Une telle évolution a considérablement étendu le champ des possibles. La blockchain peut dès lors être utilisée dans de nombreux cas de figure. Elle sert à garantir l’intégrité d’actes notariés ou d’un droit à la propriété, la conformité et l’authenticité d’un document ou d’une attestation, peut soutenir une preuve d’identité. Elle permet l’exécution automatique et conforme d’un contrat ou d’une transaction une fois certaines conditions réunies (comme un paiement ou la production de documents attestant d’un droit à un dédommagement dans le cadre d’un contrat d’assurance), entre autres exemples.

Partager le registre sans pouvoir le falsifier

La blockchain, dans le cadre d’un consortium ou un groupe d’acteurs, offre la possibilité à chacun de posséder le registre et de garantir l’intégrité des informations qu’il contient. « Le recours à la technologie limite les possibilités de fraude ou de pertes d’information. Chacun dispose d’une même copie du registre. Si l’un des acteurs est tenté de le modifier, le problème sera directement identifié, explique l’expert. Les acteurs peuvent participer à un réseau commun sans craindre qu’une seule personne puisse le contrôler et le modifier. »

Inscrire une nouvelle transaction au registre, en effet, implique d’arriver à un consensus, au cours duquel les éléments sont vérifiés. Jusqu’à présent, les blockchains publiques s’appuient principalement sur la preuve de travail, qui implique de résoudre un calcul d’une grande complexité pour pouvoir générer un nouveau bloc valide (autrement dit, valider une transaction). « De cette manière, on limite la possibilité de créer (et donc de falsifier) des blocs. Cette méthode de consensus confère un très haut niveau de sécurité aux informations », explique Kevin Thizy.

L’évolution du consensus

Le bémol, toutefois, est que cette méthode exige beaucoup d’énergie, liée à la puissance de calcul nécessaire, et rend le temps nécessaire à la validation d’une transaction particulièrement long. « Aujourd’hui, la plupart des chaînes publiques tendent à changer de mode de consensus, privilégiant désormais d’autres formes de preuve, poursuit l’expert. Comme expliqué, la preuve est la mécanique avec incitation économique qui vise à assurer l’honnêteté des participants. Les chaînes gérées par des consortiums ou les chaînes privées utilisent en général une preuve d’autorité, qui permet aux acteurs de définir un protocole de formation des blocs et d’acceptation de nouveaux participants.

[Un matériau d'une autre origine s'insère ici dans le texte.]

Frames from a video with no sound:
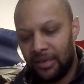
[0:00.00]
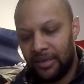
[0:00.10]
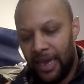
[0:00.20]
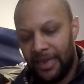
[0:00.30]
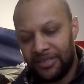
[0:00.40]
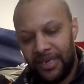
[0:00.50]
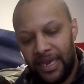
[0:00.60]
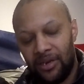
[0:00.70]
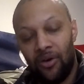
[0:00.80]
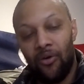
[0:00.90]
catch
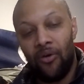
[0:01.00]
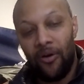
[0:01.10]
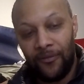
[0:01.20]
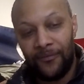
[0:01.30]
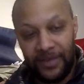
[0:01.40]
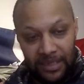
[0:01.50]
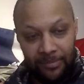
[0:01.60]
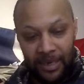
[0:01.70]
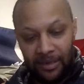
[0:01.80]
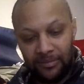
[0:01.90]
can off of
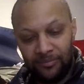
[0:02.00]
eBay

Cela permet, en fonction des règles établies, de pouvoir valider des transactions sans devoir mener des opérations complexes et coûteuses. »

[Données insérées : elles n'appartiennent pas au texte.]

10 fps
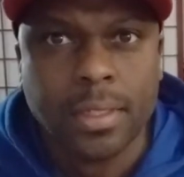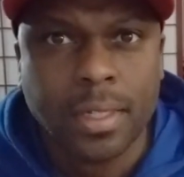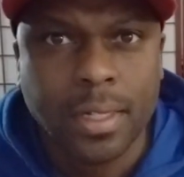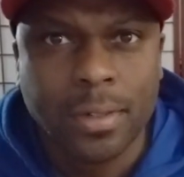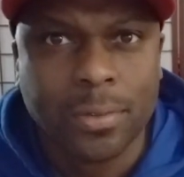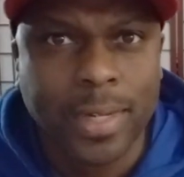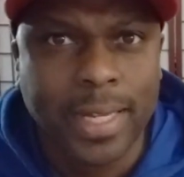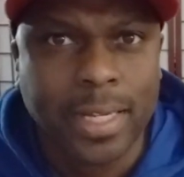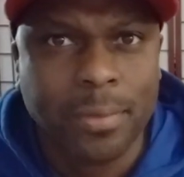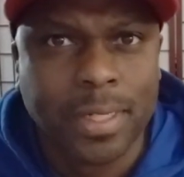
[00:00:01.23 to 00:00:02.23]
All right,
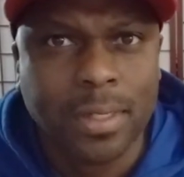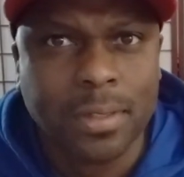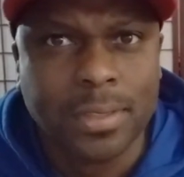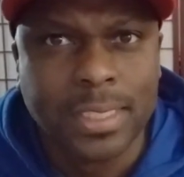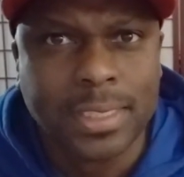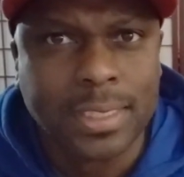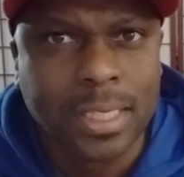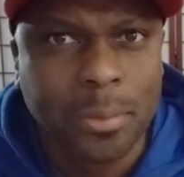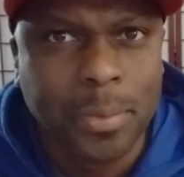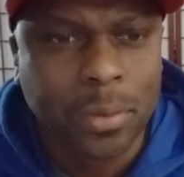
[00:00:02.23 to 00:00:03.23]
here we go. This is
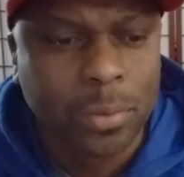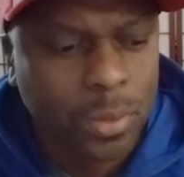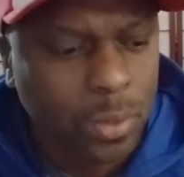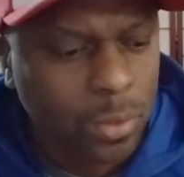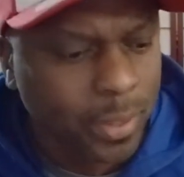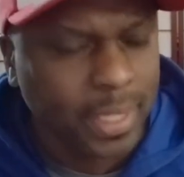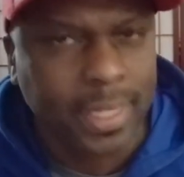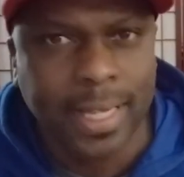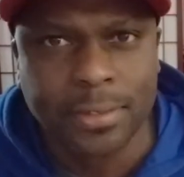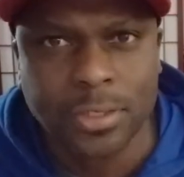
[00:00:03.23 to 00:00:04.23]
going to be a real quick
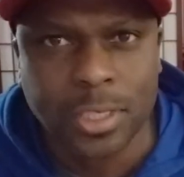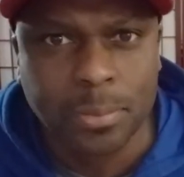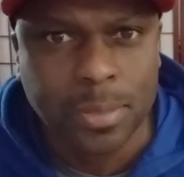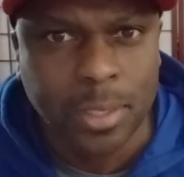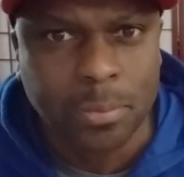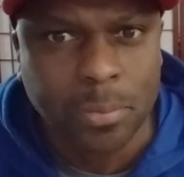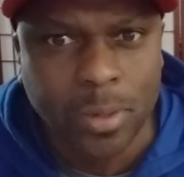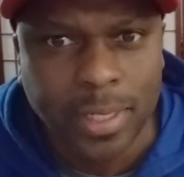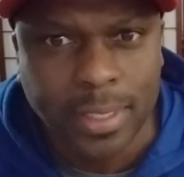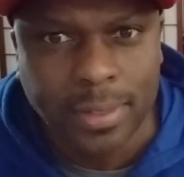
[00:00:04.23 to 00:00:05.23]
live stream. Good
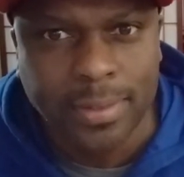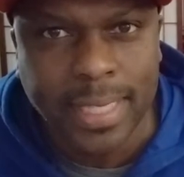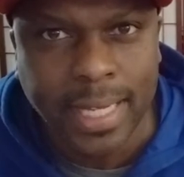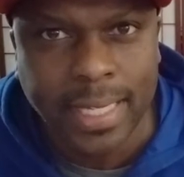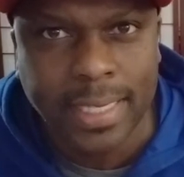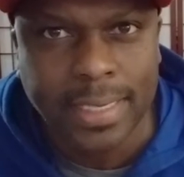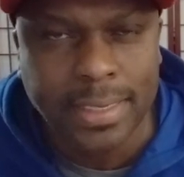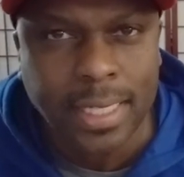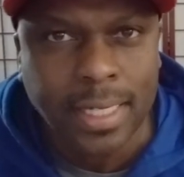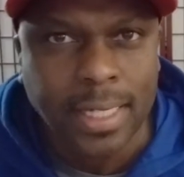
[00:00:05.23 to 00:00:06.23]
morning, you guys.
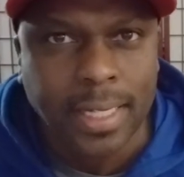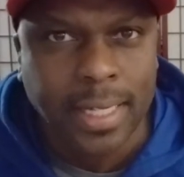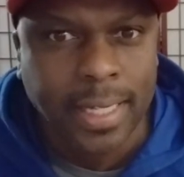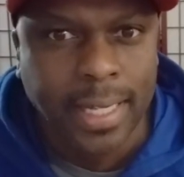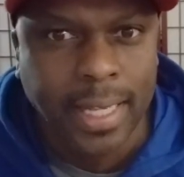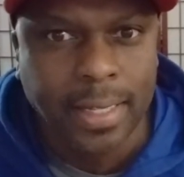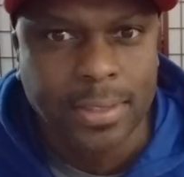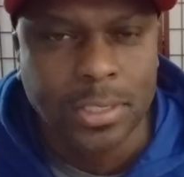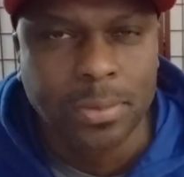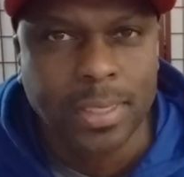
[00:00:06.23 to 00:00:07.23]
Anyhow, I
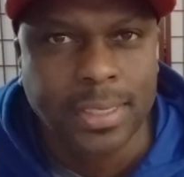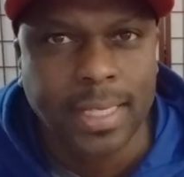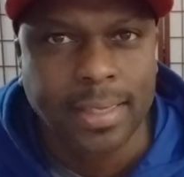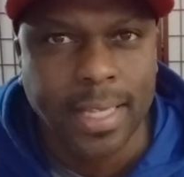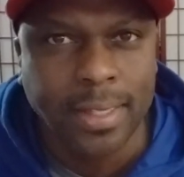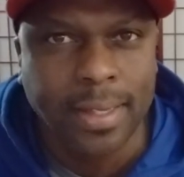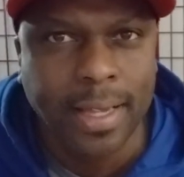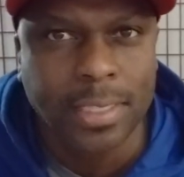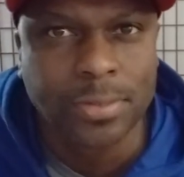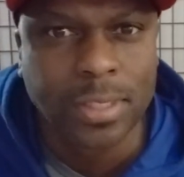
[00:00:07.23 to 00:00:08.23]
just want to say thank you
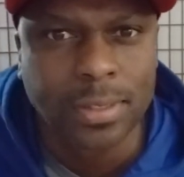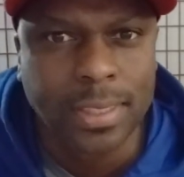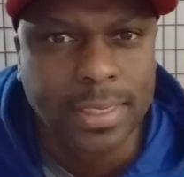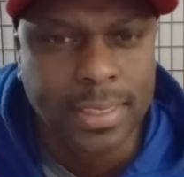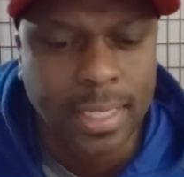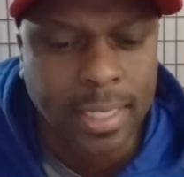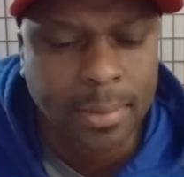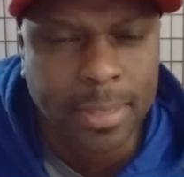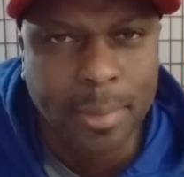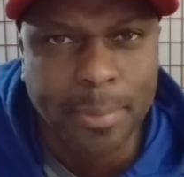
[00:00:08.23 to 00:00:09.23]
guys for
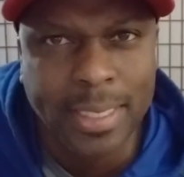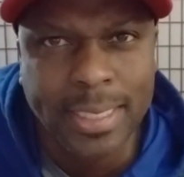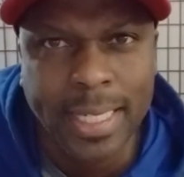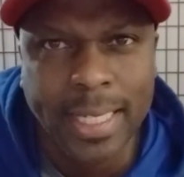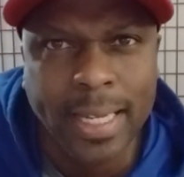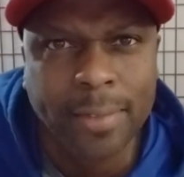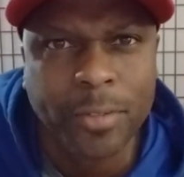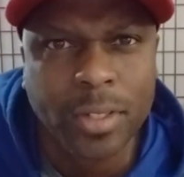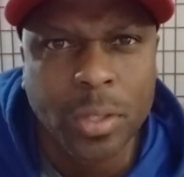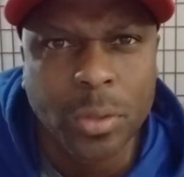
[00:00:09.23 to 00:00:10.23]
coming in, checking in. And
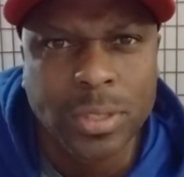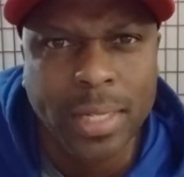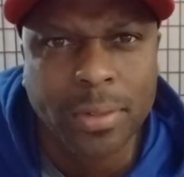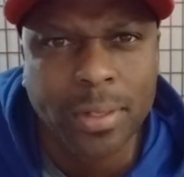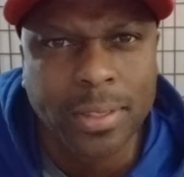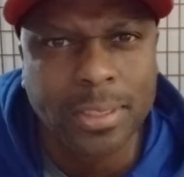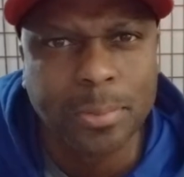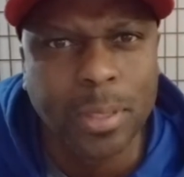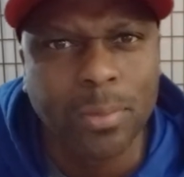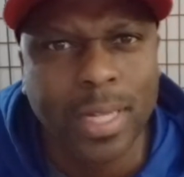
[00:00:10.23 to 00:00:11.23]
for those that are going to
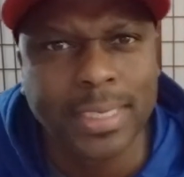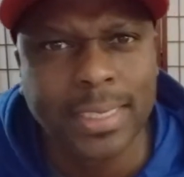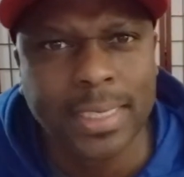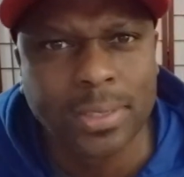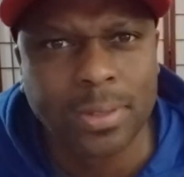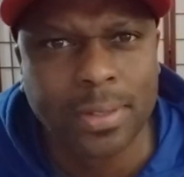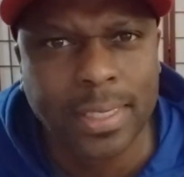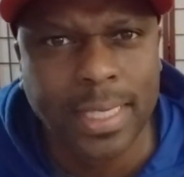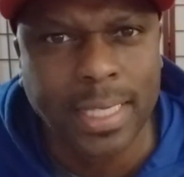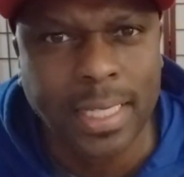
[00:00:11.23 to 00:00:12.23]
be watching this
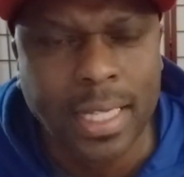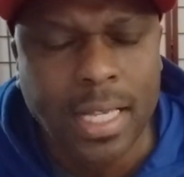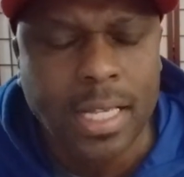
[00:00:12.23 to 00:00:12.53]
on the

Considérant ces évolutions, on peut imaginer de nouvelles architectures ou écosystème mettant en œuvre ces nouvelles chaînes ou permettant de faire évoluer les chaînes existantes. « Par exemple, Polkadot, basée sur Substrate, cadriciel offrant la possibilité de créer sa propre chaîne, Starknet et Polygon tendent à mettre en place une hiérarchie entre les chaînes, explique Kevin Thizy. Par exemple, des chaînes plus locales, souvent privées et confidentielles, voient le jour dans le cadre de consortiums ou de la mise en œuvre d’une application particulière. Ces chaînes comptent un nombre limité de participants. Pour pallier leur manque de sécurité dû au faible volume de participants, elles peuvent s’appuyer sur des validations effectuées par des chaînes partagées. »

Les blockchains sont désormais en plein essor, avec la multiplication des régulations qui les reconnaissent de plus en plus. Les nombreuses évolutions et nouveaux types de chaînes, associés à la démocratisation de cette technologie, promettent d’importants bouleversements dans les années à venir.